Dylan stepped closer, so close I felt the heat of his body against mine, and placed a hand on my shoulder, the weight and warmth of it stealing my breath. Then his other hand trailed down my wrist to cover my hand. My heart raced and my skin tingled everywhere he touched. Part of me wanted to move away, confused by my reaction. A bigger part of me yearned to press closer.

He turned slightly toward the pool table, moving my body with his. His strong fingers stroked over my hand as he shifted my grasp on the stick. “Right there,” he said, his voice huskier than before. “Keep the cue straight, pull it back, and push forward hard.

I did as he instructed, and the ball glided into the corner pocket. “It went in! Thank you!” I turned and threw my arms around his neck. I quickly pulled away, my face flushed, almost as surprised as him by the hug.

“You did it,” he said, his voice still husky. Gravelly. So damn sexy.

“Well, we did it. Can—uh…”

“You want me to help you again?”

“Yes.” Did my voice sound different too?

Dylan stepped in again. This time, his arms wrapped around me, moving my body with his.

Crack.

The cue ball shot forward, sending the other balls flying, one into the pocket directly in front, another ricocheting off the side into the pocket closer to us.

“Two balls in!” I yelled.

“You’re amazing!” Dylan said, his smile huge. He was so close to me, we’d only have to move the slightest bit to kiss.

I jumped with a little cheer, excited to be here with him, flirting and talking and playing. And, somehow, everything was going so right.

Crack .

This time it wasn’t the sound of the balls. It was the sound—the feel—of the cue stick hitting the ceiling. My eyes followed the stick up to the dime-sized chalk-blue divot in the ceiling.

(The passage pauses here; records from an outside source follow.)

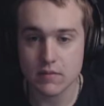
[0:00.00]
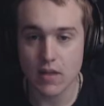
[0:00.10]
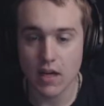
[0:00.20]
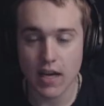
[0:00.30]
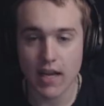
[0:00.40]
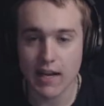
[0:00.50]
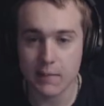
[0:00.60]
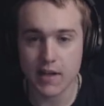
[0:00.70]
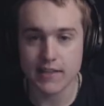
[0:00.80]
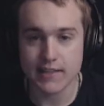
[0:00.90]
Alright,
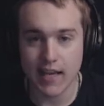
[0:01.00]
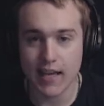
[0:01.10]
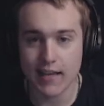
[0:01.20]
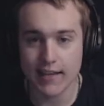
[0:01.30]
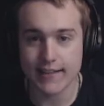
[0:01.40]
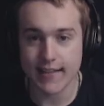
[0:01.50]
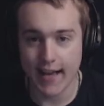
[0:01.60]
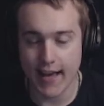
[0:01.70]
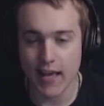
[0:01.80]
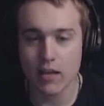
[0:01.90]
come on, say it.
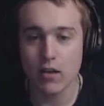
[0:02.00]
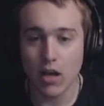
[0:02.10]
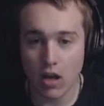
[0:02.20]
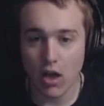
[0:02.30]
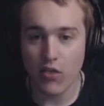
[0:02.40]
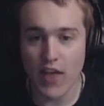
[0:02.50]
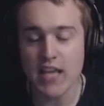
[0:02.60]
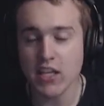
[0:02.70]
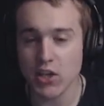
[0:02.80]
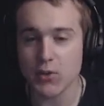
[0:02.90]
Die.
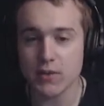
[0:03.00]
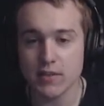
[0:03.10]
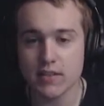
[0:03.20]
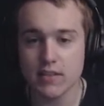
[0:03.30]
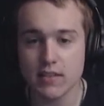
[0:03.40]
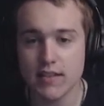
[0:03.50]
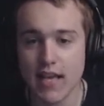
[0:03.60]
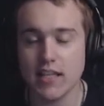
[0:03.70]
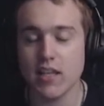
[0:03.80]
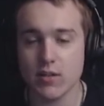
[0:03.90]
Thank you.
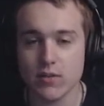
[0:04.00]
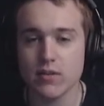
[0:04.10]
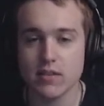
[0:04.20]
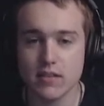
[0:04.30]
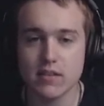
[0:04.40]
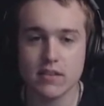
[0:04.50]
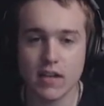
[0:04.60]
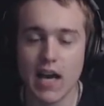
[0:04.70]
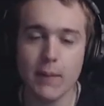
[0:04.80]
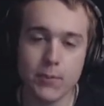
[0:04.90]
Thank you.
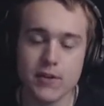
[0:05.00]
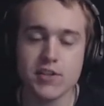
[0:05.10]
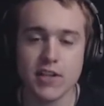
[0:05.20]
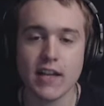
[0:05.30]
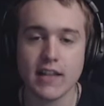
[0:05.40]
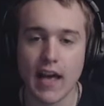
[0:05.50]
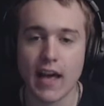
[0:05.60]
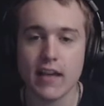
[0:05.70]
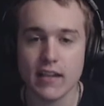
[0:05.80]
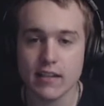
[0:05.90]
I appreciate
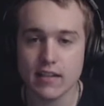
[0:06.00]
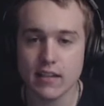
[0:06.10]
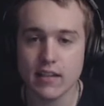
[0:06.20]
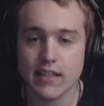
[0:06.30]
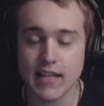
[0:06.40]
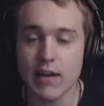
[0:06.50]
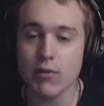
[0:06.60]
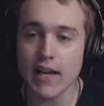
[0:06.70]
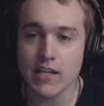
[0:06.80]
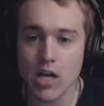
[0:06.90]
that. Can I
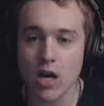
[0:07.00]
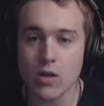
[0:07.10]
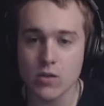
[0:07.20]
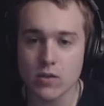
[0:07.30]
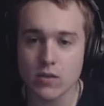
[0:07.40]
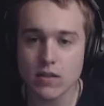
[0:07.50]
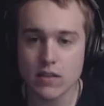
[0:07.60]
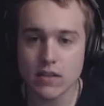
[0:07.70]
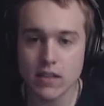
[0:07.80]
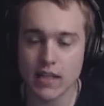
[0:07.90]
write no?
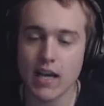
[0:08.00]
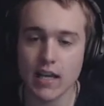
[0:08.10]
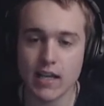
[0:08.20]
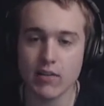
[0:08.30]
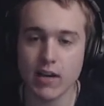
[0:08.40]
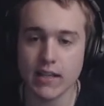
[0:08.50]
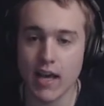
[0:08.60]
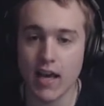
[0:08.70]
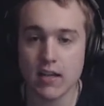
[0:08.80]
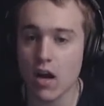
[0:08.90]
Can I can I write
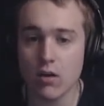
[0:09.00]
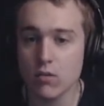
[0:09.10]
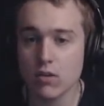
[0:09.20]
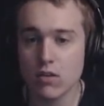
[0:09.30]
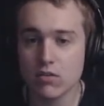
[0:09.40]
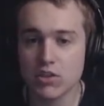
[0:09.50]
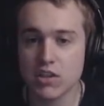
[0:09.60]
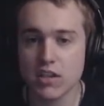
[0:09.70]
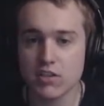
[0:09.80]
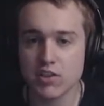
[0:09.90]
that? No.
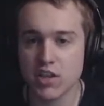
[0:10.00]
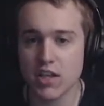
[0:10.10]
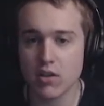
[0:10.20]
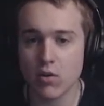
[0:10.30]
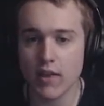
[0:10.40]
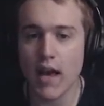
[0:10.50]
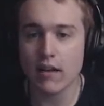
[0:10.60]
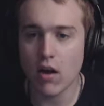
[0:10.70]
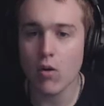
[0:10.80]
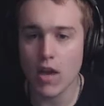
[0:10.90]
Just gonna just gonna ignore
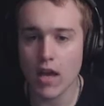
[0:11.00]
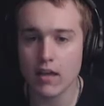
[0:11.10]
that. Okay.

Tears sprang to my eyes, and I tried hard to blink them back. This beautiful bar. It had welcomed me in, and what did I do?

“Hey, it’s okay.”

I shook my head and turned away, hiding my tears. I hated how easily I cried. I knew it was silly and I was overreacting, but I’d felt so normal, so comfortable and happy, I’d almost forgotten that this was the kind of thing I usually did.

Dylan didn’t let me hide, though. He stepped in front of me and put a finger under my chin, gently lifting my face to his. “It’s okay,” he repeated, kindly yet firmly. “Look.” He released my face and took the cue from me, and then he took my hand in his. He pointed both our hands to the wall. “See that crack?”

I obediently looked at the crack on the wall and nodded. It wasn’t the same, though. Whoever did that was probably playing when it happened, at least.

“And there, and there.” He pointed out other cracks and dents in the walls and ceiling. “It’s no big deal, happens all the time. No one will notice one more dent among the rest of them. Okay?”

“Okay.” I forced a smile back onto my face. I couldn’t deny his earnest expression.

“You good?” He studied me intently, and I tried to relax, to get back into the easy flirting we were enjoying just a few minutes earlier.

“Yeah, let’s keep playing. I think I was about to win.”

He laughed, and we went back to the game, but I was more nervous and awkward now. Still, he soon had me laughing for real again. Even when our friends came over and we all took turns playing, Dylan stuck by my side. Instead of feeling self-conscious, I felt like the luckiest girl at the bar. With Dylan and me playing as one, his hands wrapped around mine, I was a fucking superstar.

“Thank you for coming out for my birthday! I had the best time!” Nicky’s colleague burst out, drawing my attention away from Dylan.

What? How was the night over already? I looked around, desperately hoping she was the only one leaving, but everyone was taking her cue and getting ready to go. My eyes snapped back to Dylan. I wasn’t ready to say goodbye to him.

Dylan held my gaze, his eyes warm and soft, and he ran his fingers down my jaw.

“Juliette,” he murmured.

I could barely breathe. Was he going to ask for my number? Kiss me? Or just thank me for a fun night?

Please don’t thank me and walk away.

“I’m not ready to say goodbye yet. Are you hungry?”